**YOUR GOAL:** Your task is to write out every line of the data exactly. Drop the pictures.

Dataset excerpts
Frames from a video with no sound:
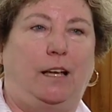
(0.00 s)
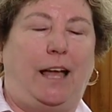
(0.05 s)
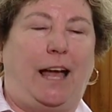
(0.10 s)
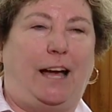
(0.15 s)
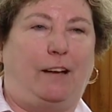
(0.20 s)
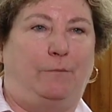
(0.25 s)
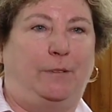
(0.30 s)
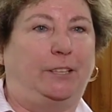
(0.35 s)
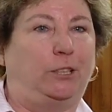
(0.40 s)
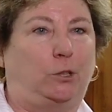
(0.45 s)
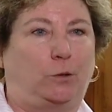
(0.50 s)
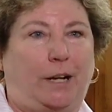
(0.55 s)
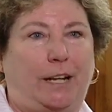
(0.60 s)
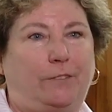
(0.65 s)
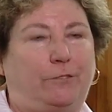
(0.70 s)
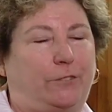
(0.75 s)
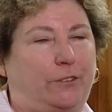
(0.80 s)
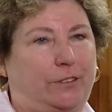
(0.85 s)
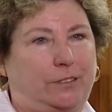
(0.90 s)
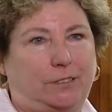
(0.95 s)
have been
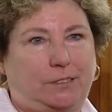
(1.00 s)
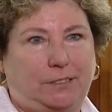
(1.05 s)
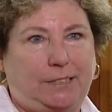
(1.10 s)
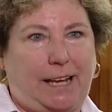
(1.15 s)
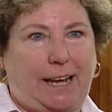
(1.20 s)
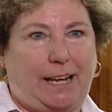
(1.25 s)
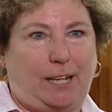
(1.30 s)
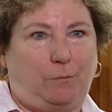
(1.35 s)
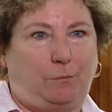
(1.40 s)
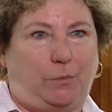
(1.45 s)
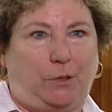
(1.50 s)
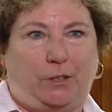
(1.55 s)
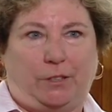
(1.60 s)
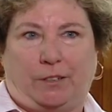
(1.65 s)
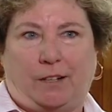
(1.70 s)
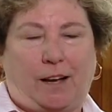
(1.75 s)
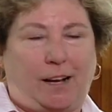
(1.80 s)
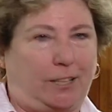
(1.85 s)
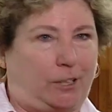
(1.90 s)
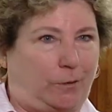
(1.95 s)
great for the state, but they're
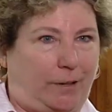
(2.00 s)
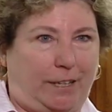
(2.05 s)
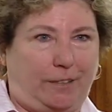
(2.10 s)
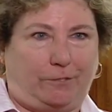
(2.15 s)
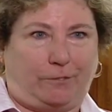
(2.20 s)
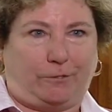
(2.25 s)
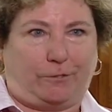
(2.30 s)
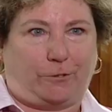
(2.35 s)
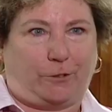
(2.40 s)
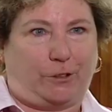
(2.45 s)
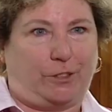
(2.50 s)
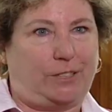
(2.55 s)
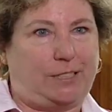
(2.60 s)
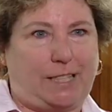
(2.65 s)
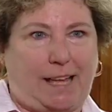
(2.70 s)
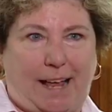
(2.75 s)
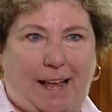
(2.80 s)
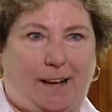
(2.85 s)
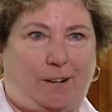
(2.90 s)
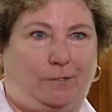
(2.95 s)
not great for the
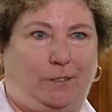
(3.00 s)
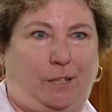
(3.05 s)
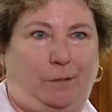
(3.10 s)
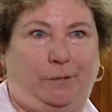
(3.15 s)
town.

**ANSWER TO THE EXERCISE:**
Frames from a video with no sound:
(0.00 s)
(0.05 s)
(0.10 s)
(0.15 s)
(0.20 s)
(0.25 s)
(0.30 s)
(0.35 s)
(0.40 s)
(0.45 s)
(0.50 s)
(0.55 s)
(0.60 s)
(0.65 s)
(0.70 s)
(0.75 s)
(0.80 s)
(0.85 s)
(0.90 s)
(0.95 s)
have been
(1.00 s)
(1.05 s)
(1.10 s)
(1.15 s)
(1.20 s)
(1.25 s)
(1.30 s)
(1.35 s)
(1.40 s)
(1.45 s)
(1.50 s)
(1.55 s)
(1.60 s)
(1.65 s)
(1.70 s)
(1.75 s)
(1.80 s)
(1.85 s)
(1.90 s)
(1.95 s)
great for the state, but they're
(2.00 s)
(2.05 s)
(2.10 s)
(2.15 s)
(2.20 s)
(2.25 s)
(2.30 s)
(2.35 s)
(2.40 s)
(2.45 s)
(2.50 s)
(2.55 s)
(2.60 s)
(2.65 s)
(2.70 s)
(2.75 s)
(2.80 s)
(2.85 s)
(2.90 s)
(2.95 s)
not great for the
(3.00 s)
(3.05 s)
(3.10 s)
(3.15 s)
town.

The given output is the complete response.